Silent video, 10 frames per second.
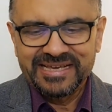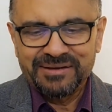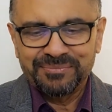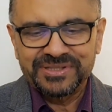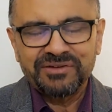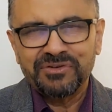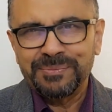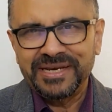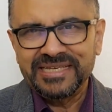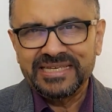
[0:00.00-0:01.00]
But there were
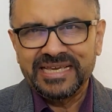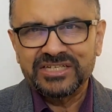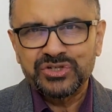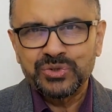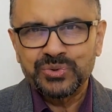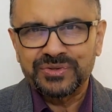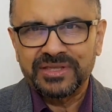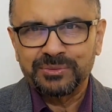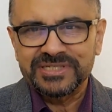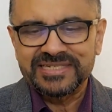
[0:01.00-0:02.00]
many issues that
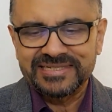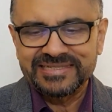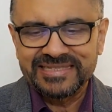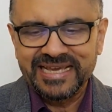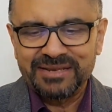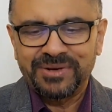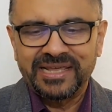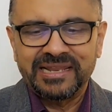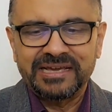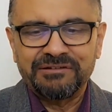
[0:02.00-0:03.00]
were still there in my
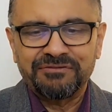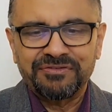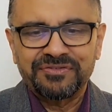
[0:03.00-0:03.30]
life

=-=-=

§ **WHAT YOU ARE ASKED TO DO**:
Every line from the one containing "[0:00.00-0:01.00]" to the final line of the records must be transcribed exactly, both ends included, with the pictures left out.

§ **SOLUTION TO THE EXERCISE**:
[0:00.00-0:01.00]
But there were
[0:01.00-0:02.00]
many issues that
[0:02.00-0:03.00]
were still there in my
[0:03.00-0:03.30]
life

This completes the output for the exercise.